• **WHAT TO PRODUCE**
For this exercise, write out each entry below exactly, omitting the images.

Saved entries:

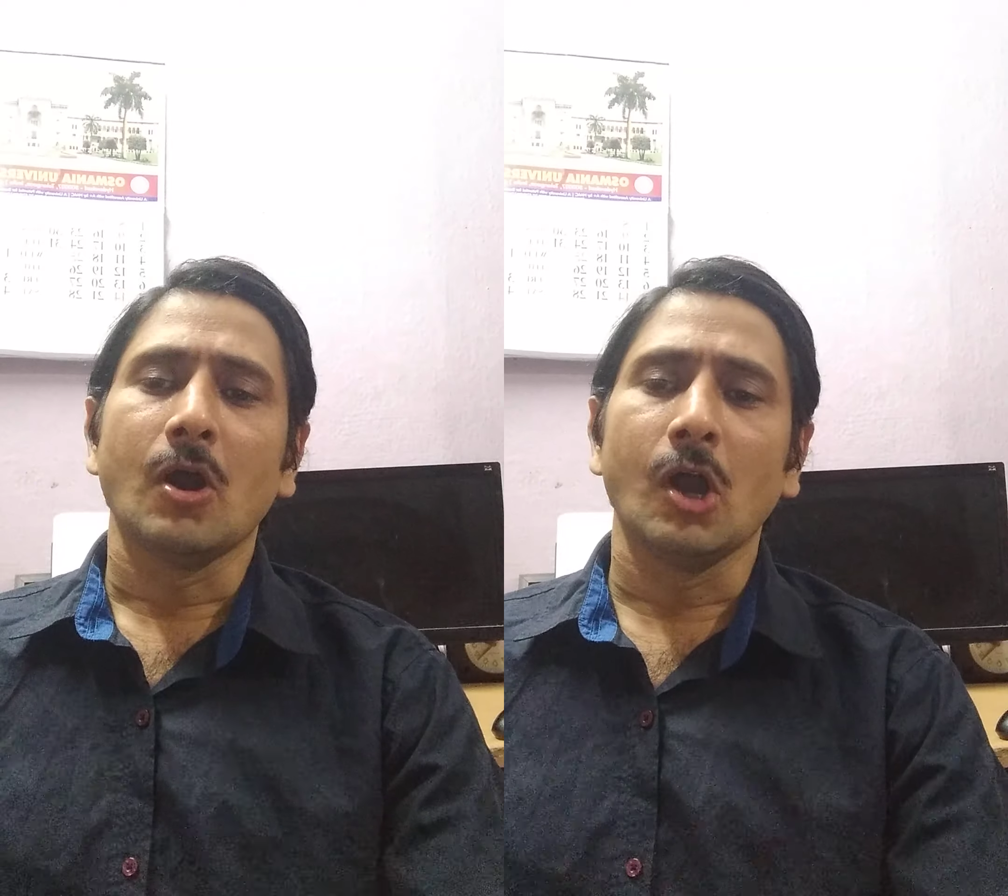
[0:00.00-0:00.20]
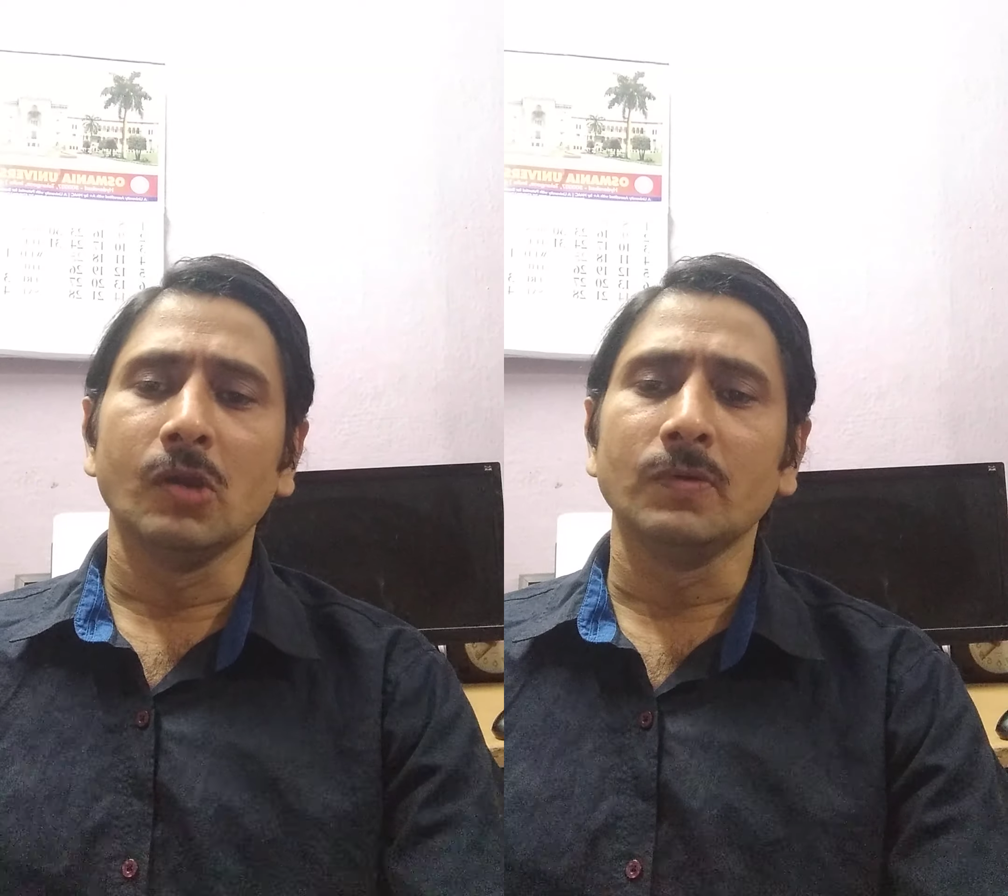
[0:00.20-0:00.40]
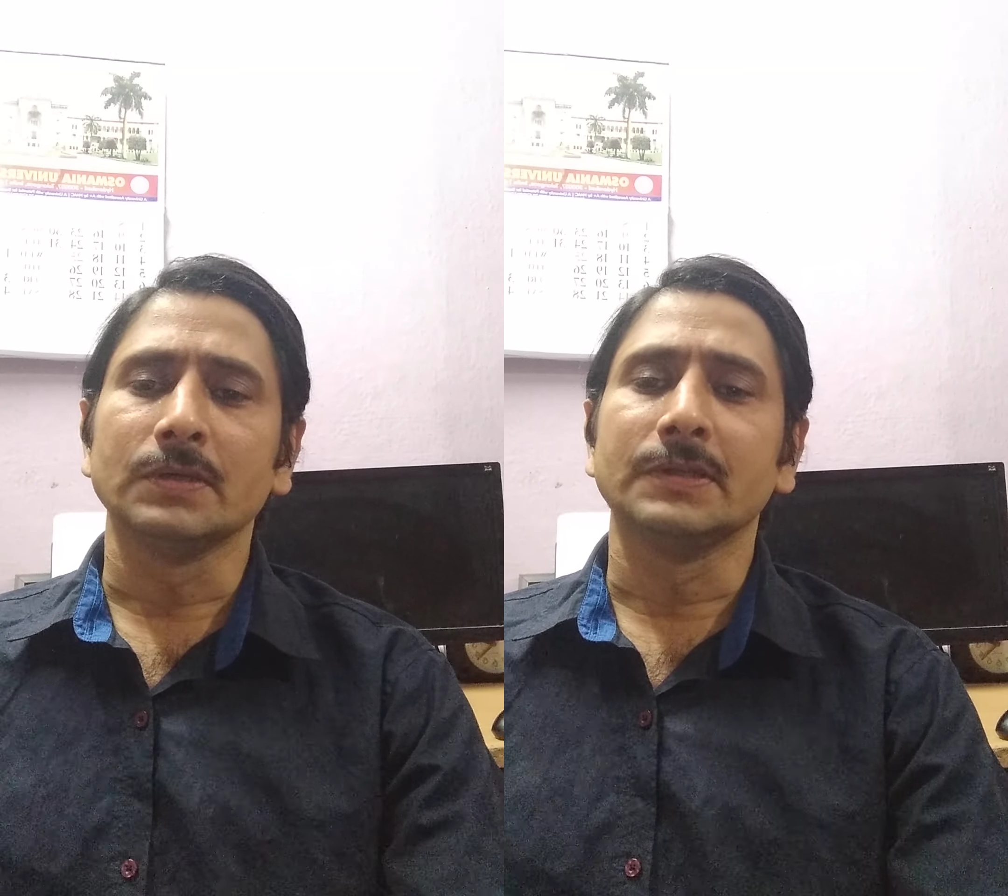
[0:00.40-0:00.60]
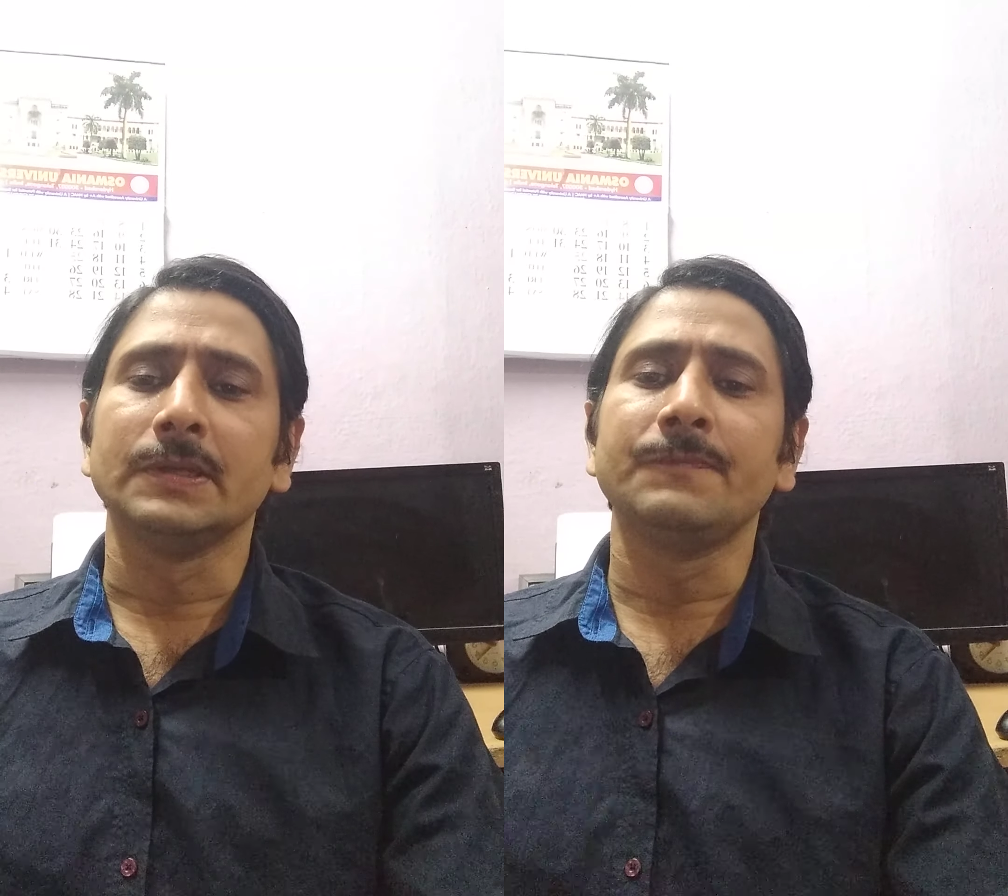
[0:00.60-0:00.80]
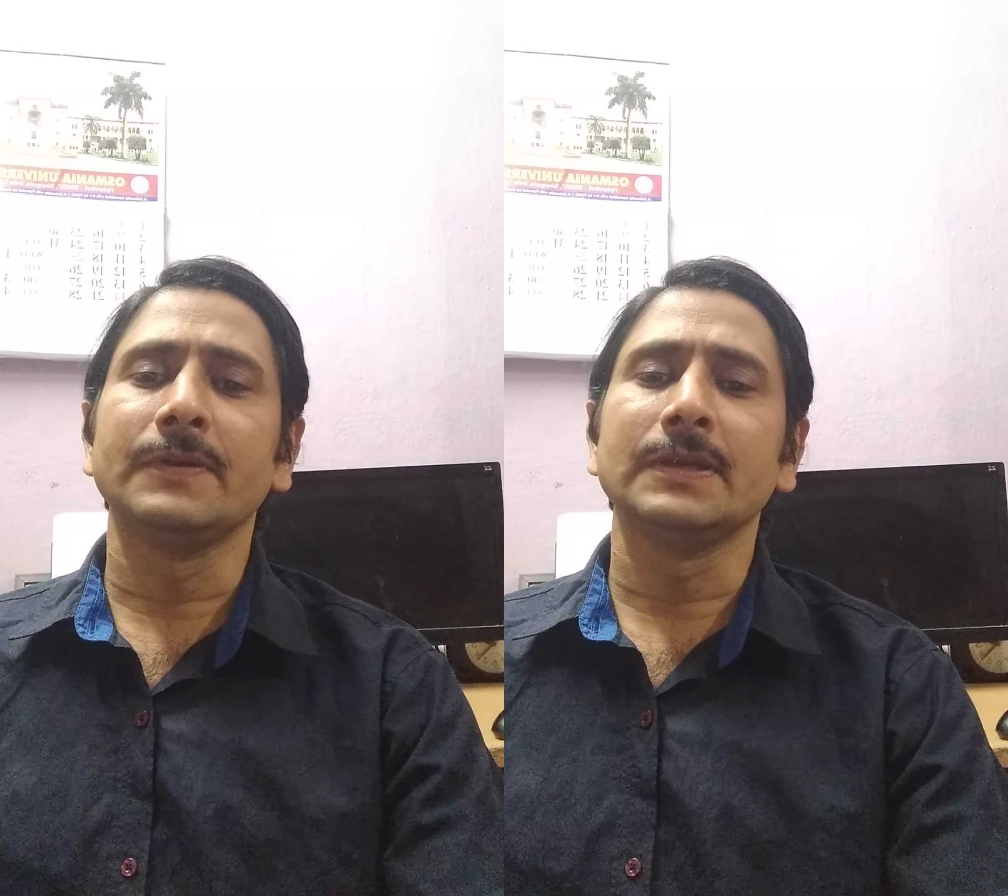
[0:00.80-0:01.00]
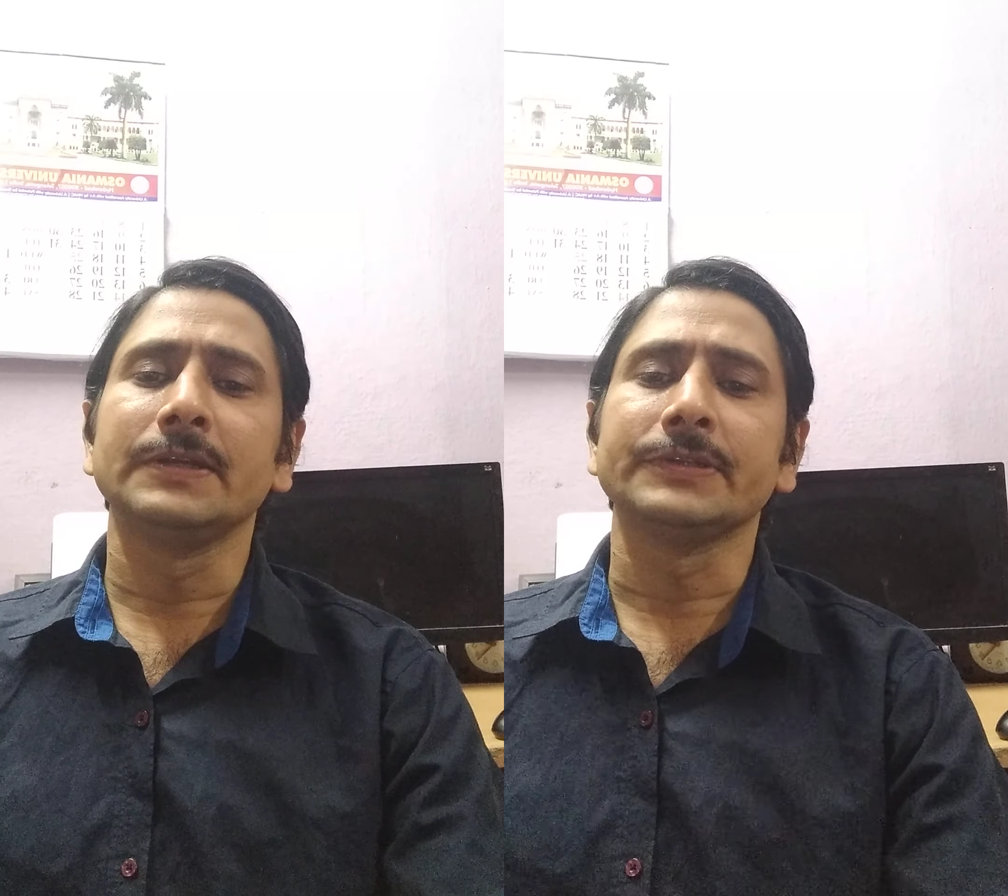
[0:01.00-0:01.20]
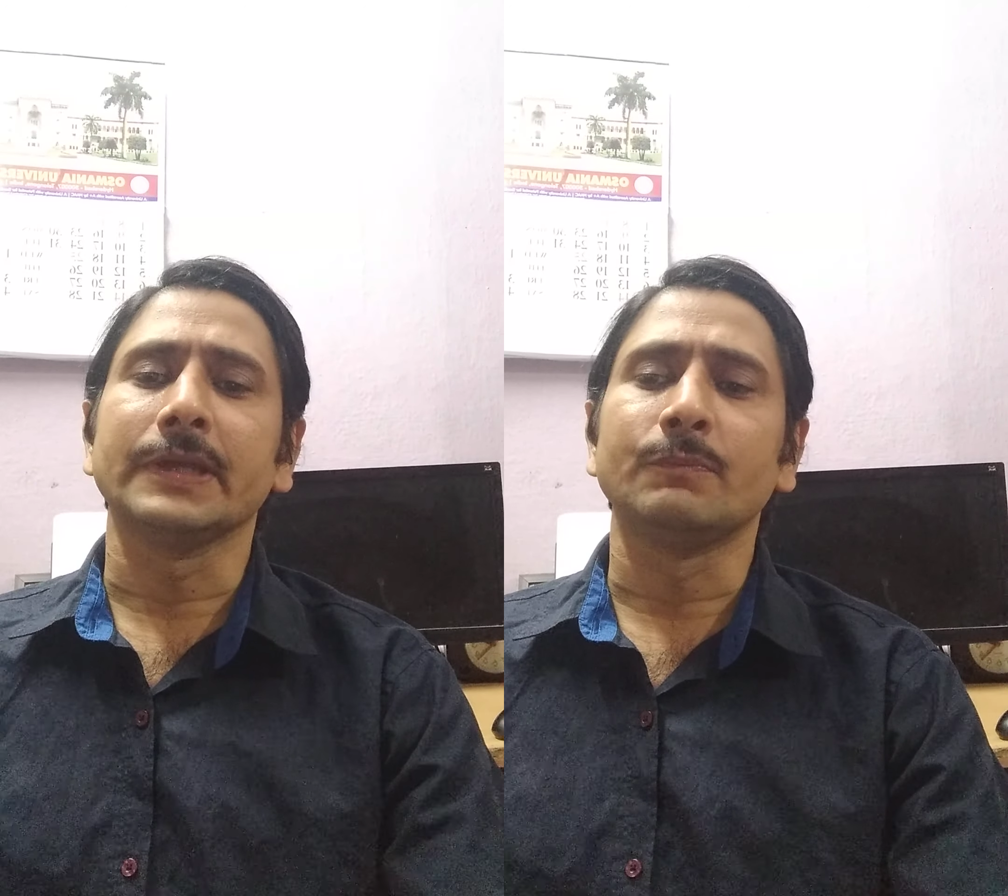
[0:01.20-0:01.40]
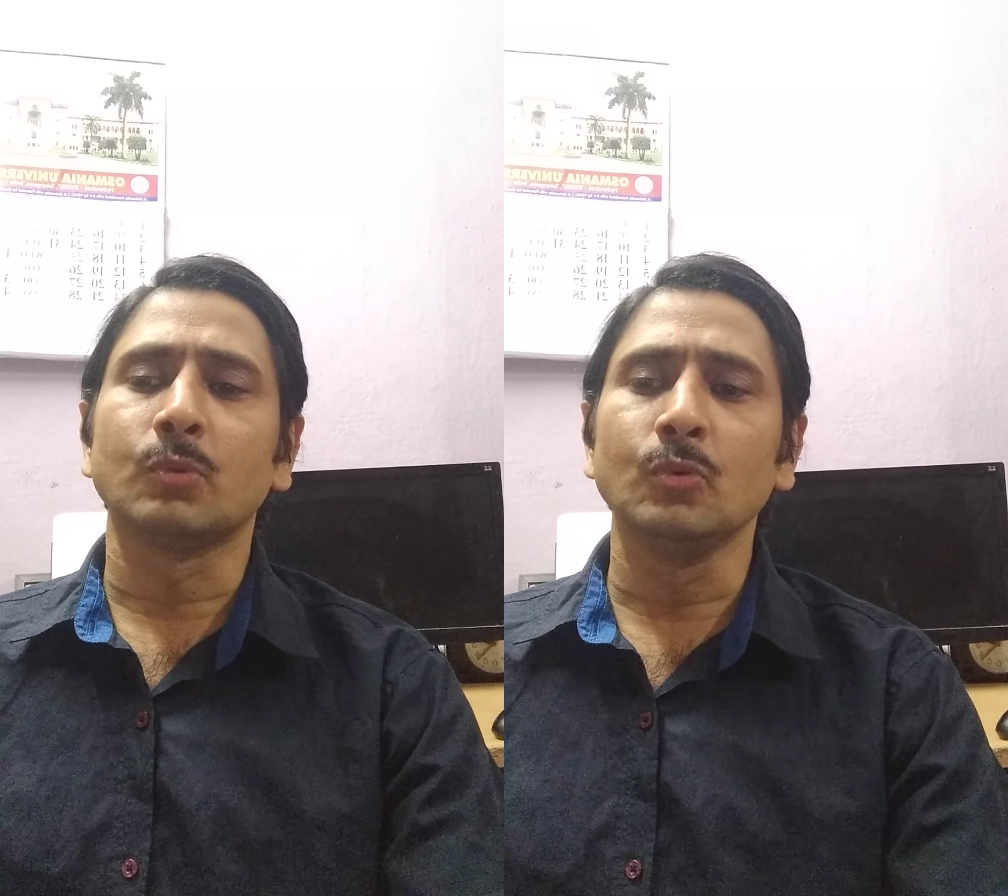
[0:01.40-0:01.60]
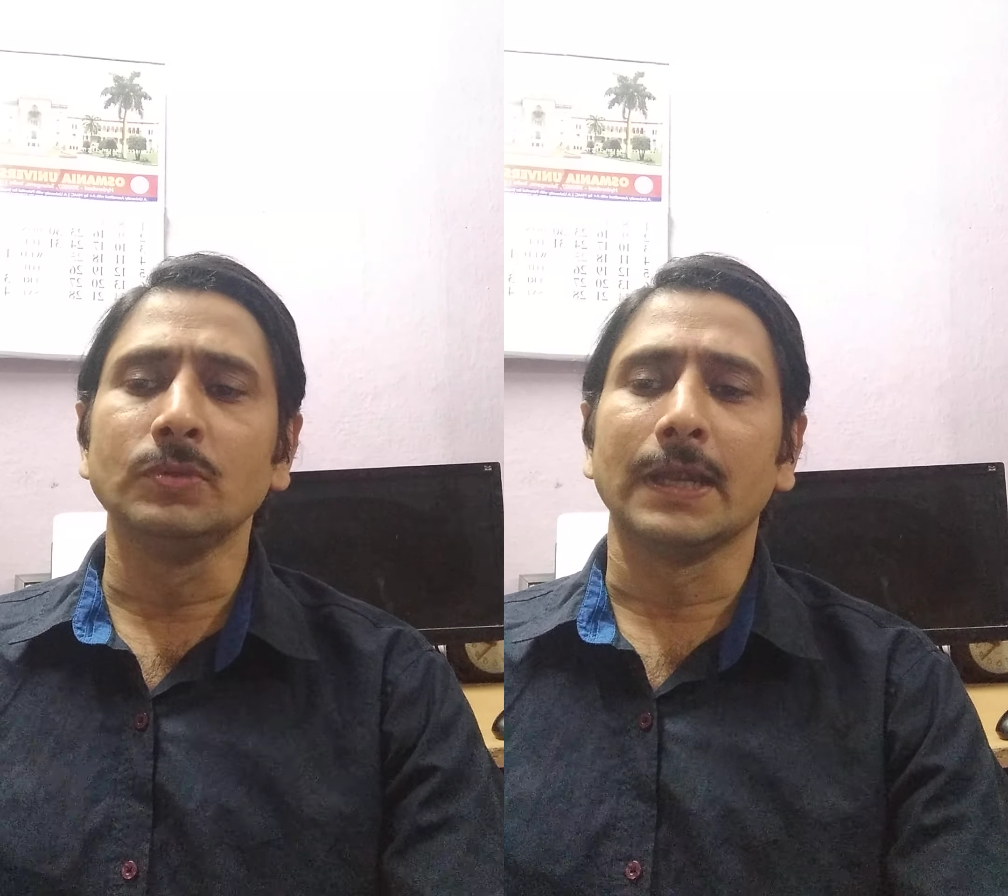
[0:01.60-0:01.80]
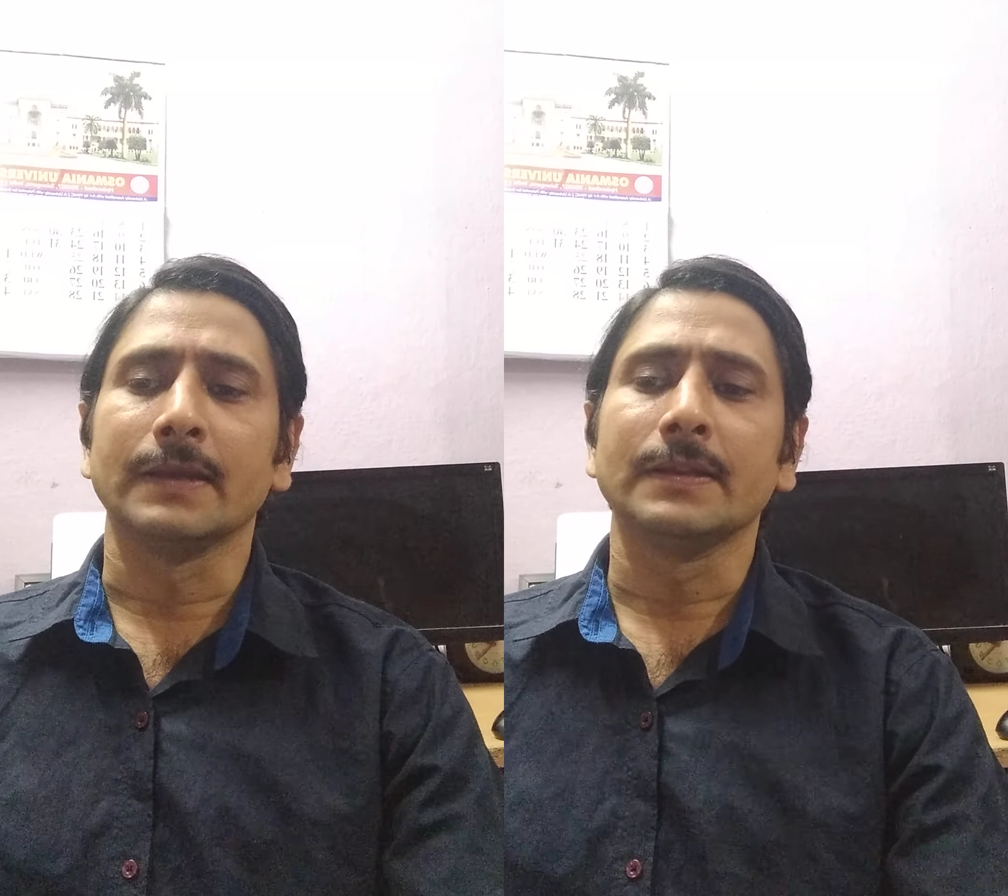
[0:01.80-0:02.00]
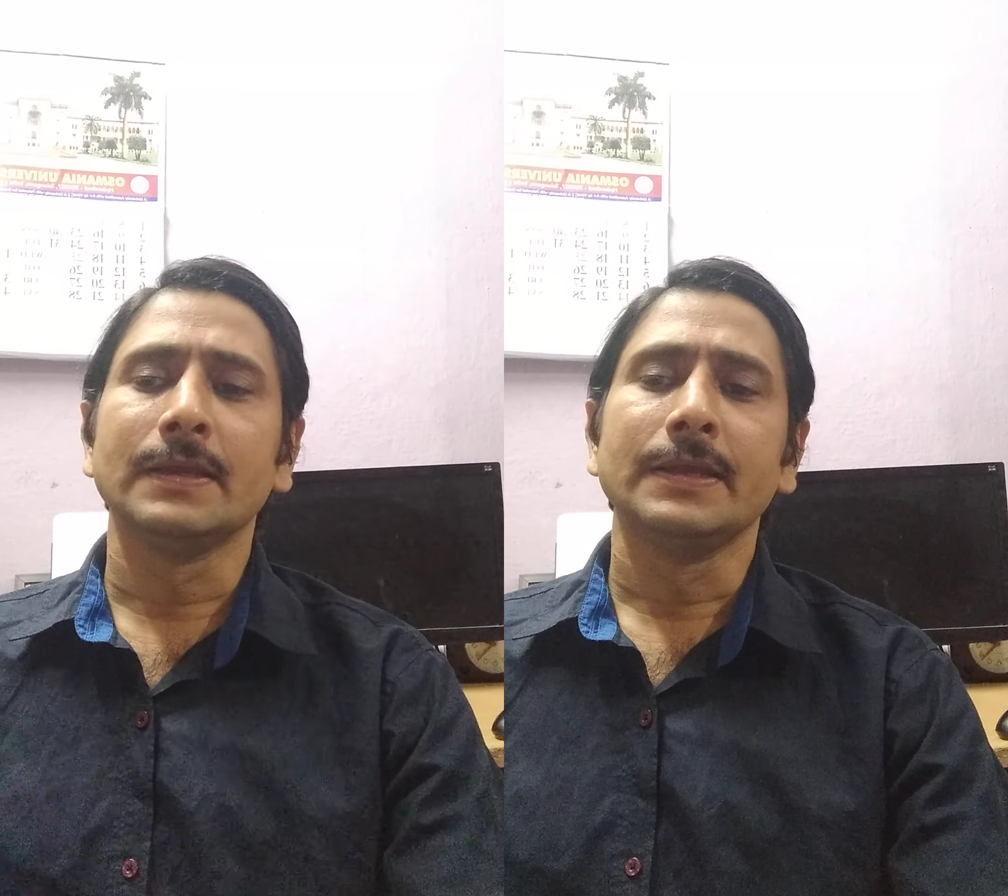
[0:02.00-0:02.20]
However, the defendant can prove that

• **YOUR RESPONSE**
[0:00.00-0:00.20]
[0:00.20-0:00.40]
[0:00.40-0:00.60]
[0:00.60-0:00.80]
[0:00.80-0:01.00]
[0:01.00-0:01.20]
[0:01.20-0:01.40]
[0:01.40-0:01.60]
[0:01.60-0:01.80]
[0:01.80-0:02.00]
[0:02.00-0:02.20]
However, the defendant can prove that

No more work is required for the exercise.